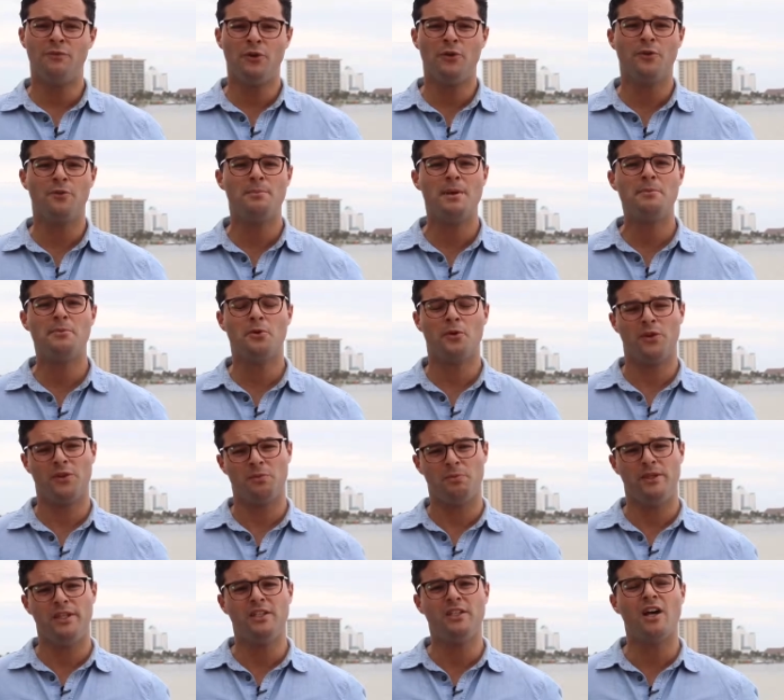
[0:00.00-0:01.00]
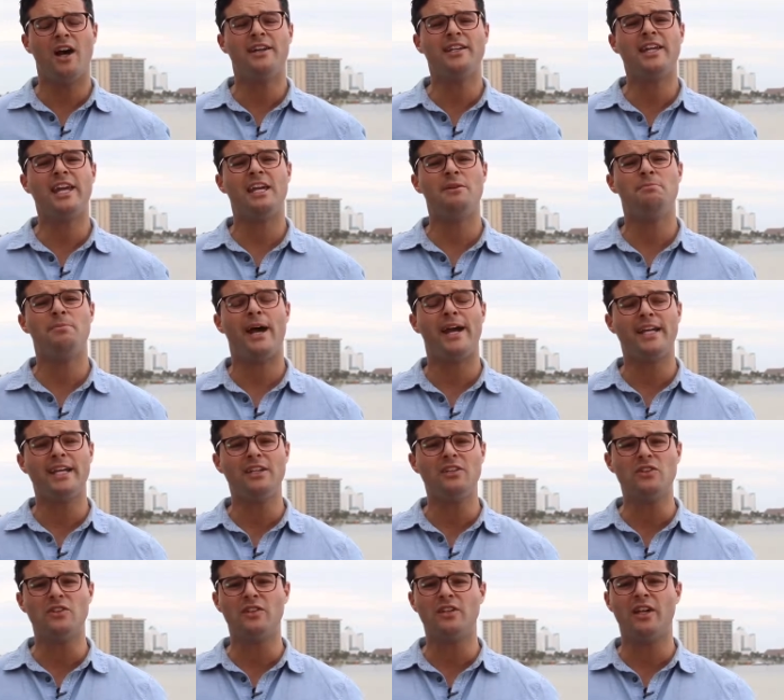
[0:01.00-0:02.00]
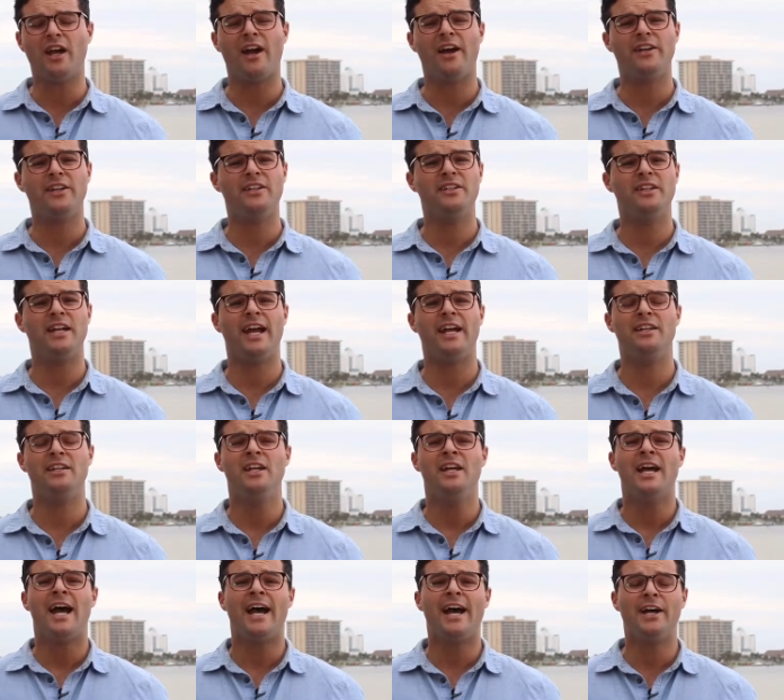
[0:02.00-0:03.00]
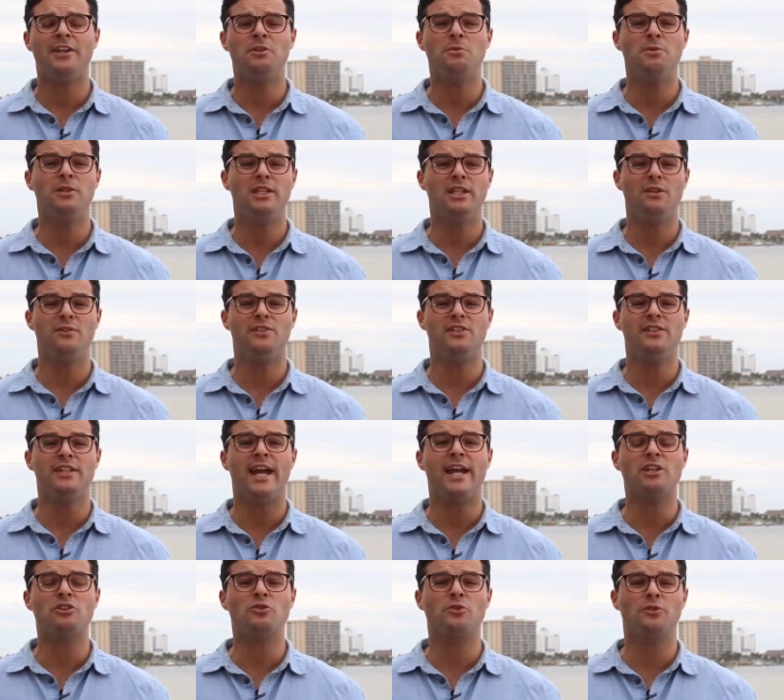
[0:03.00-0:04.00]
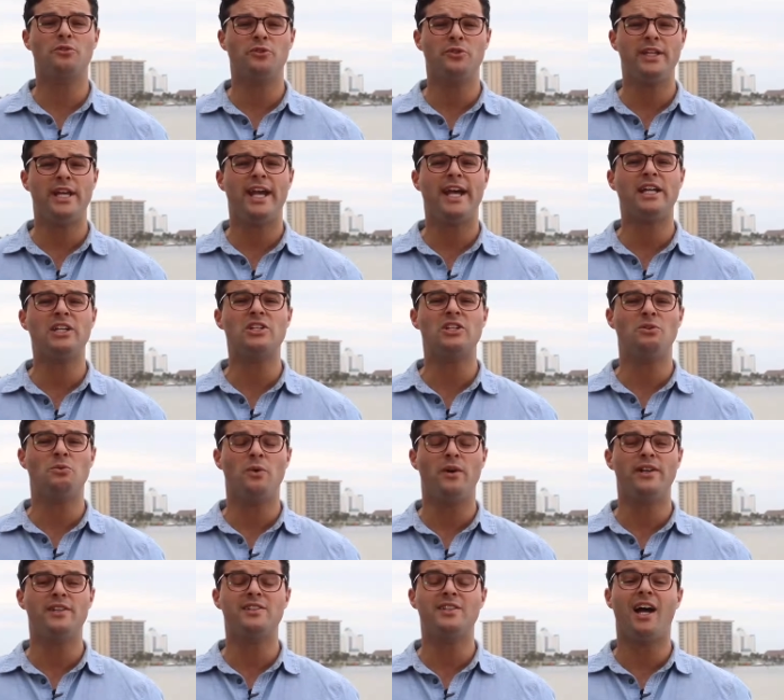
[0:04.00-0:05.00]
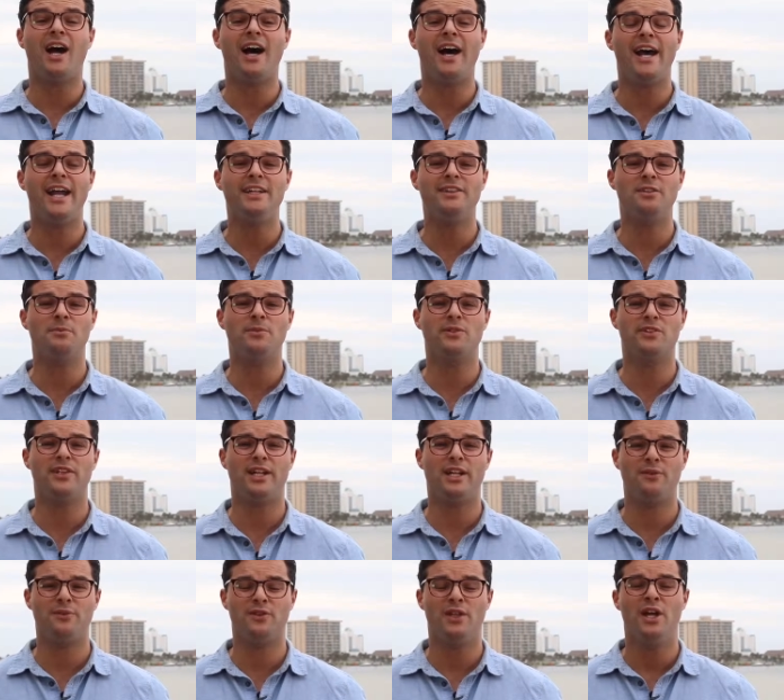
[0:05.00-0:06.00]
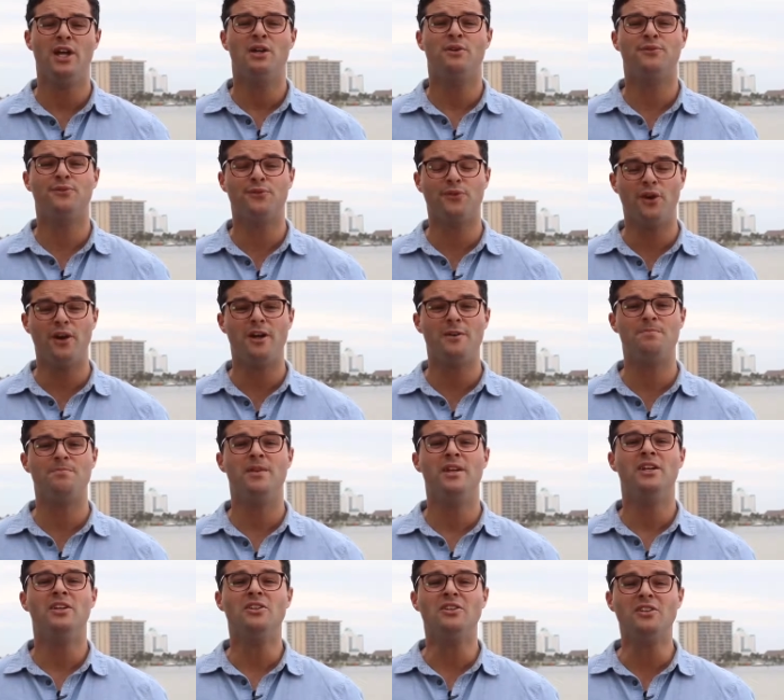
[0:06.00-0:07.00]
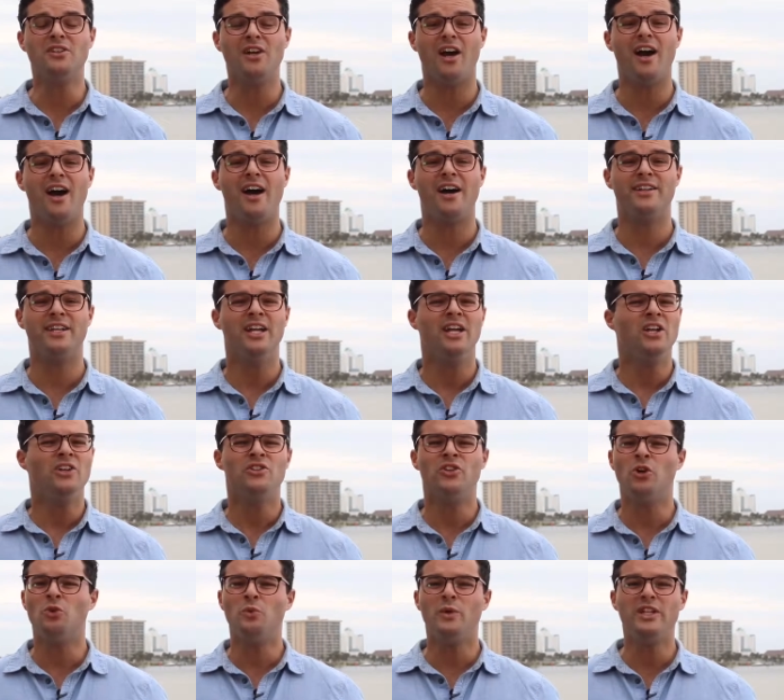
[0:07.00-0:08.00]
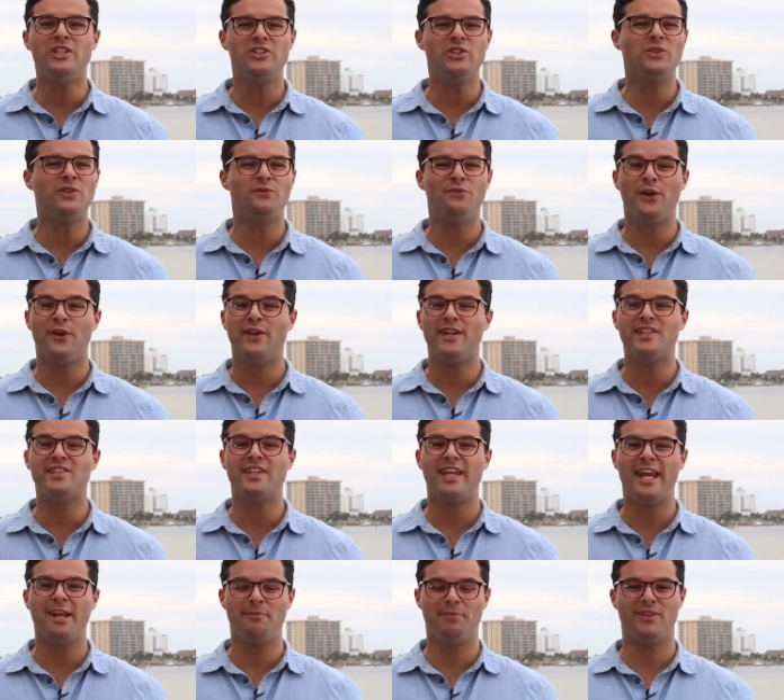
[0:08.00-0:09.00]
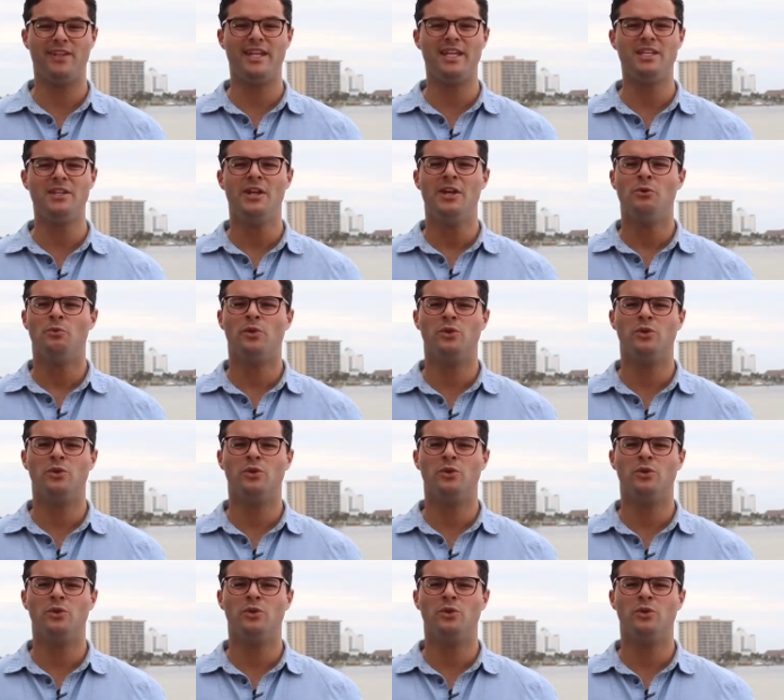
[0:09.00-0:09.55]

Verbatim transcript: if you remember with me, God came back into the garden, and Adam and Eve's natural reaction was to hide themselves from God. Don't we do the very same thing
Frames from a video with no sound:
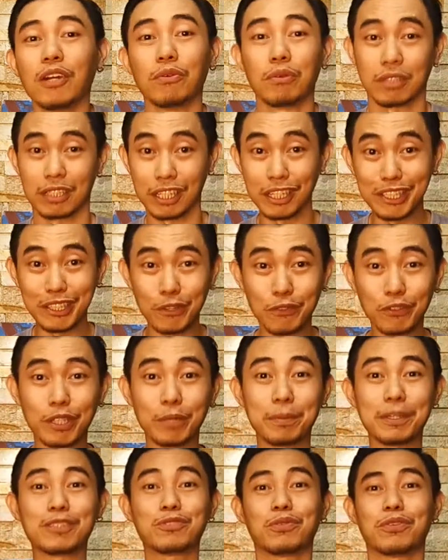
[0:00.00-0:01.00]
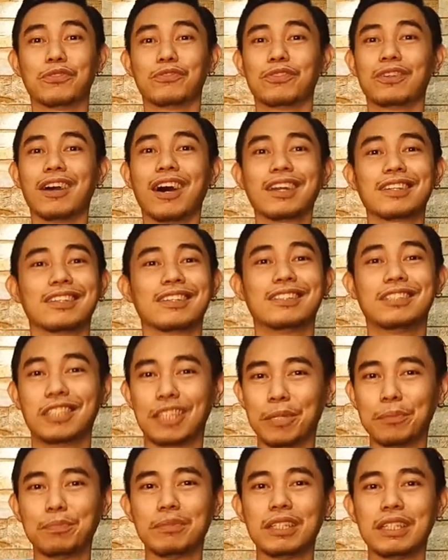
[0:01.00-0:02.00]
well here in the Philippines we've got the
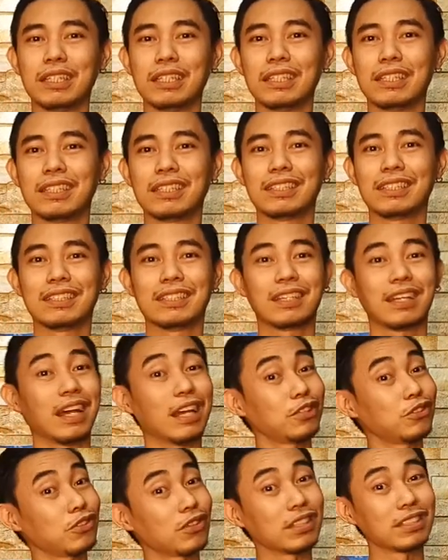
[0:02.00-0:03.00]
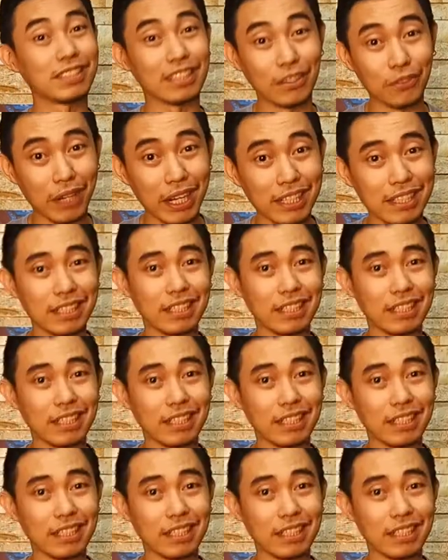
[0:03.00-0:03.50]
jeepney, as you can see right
______
**What you need to do**
Lines from the one containing "[0:08.00-0:09.00]" through the end of the entries above, both included, are to be written out exactly; no pictures and no other lines.

**Output of the exercise**
[0:08.00-0:09.00]
[0:09.00-0:09.55]

Verbatim transcript: if you remember with me, God came back into the garden, and Adam and Eve's natural reaction was to hide themselves from God. Don't we do the very same thing
Frames from a video with no sound:
[0:00.00-0:01.00]
[0:01.00-0:02.00]
well here in the Philippines we've got the
[0:02.00-0:03.00]
[0:03.00-0:03.50]
jeepney, as you can see right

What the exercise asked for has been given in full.